PROBLEM TO WORK ON =
Word for word, copy the line that contains "[36:43.09-36:44.09]" and each line after it in the data below. Pictures stay out of the copy.

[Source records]
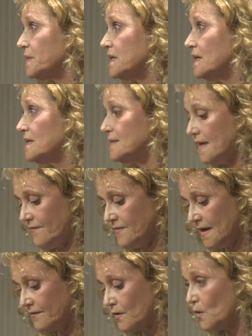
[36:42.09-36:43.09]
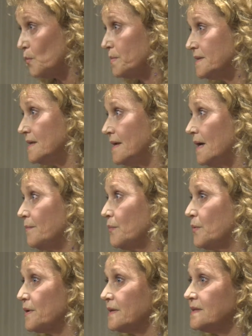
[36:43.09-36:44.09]
because I've never opened it
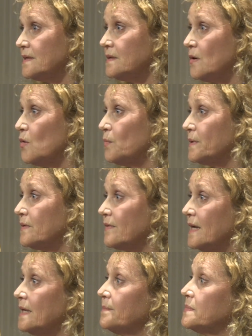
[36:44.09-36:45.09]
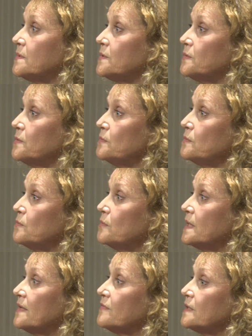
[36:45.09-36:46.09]
up where it didn't open right up to
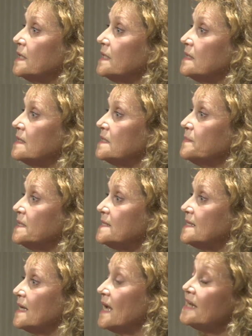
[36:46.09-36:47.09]
whatever needed to be said.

ANSWER TO THIS EXERCISE =
[36:43.09-36:44.09]
because I've never opened it
[36:44.09-36:45.09]
[36:45.09-36:46.09]
up where it didn't open right up to
[36:46.09-36:47.09]
whatever needed to be said.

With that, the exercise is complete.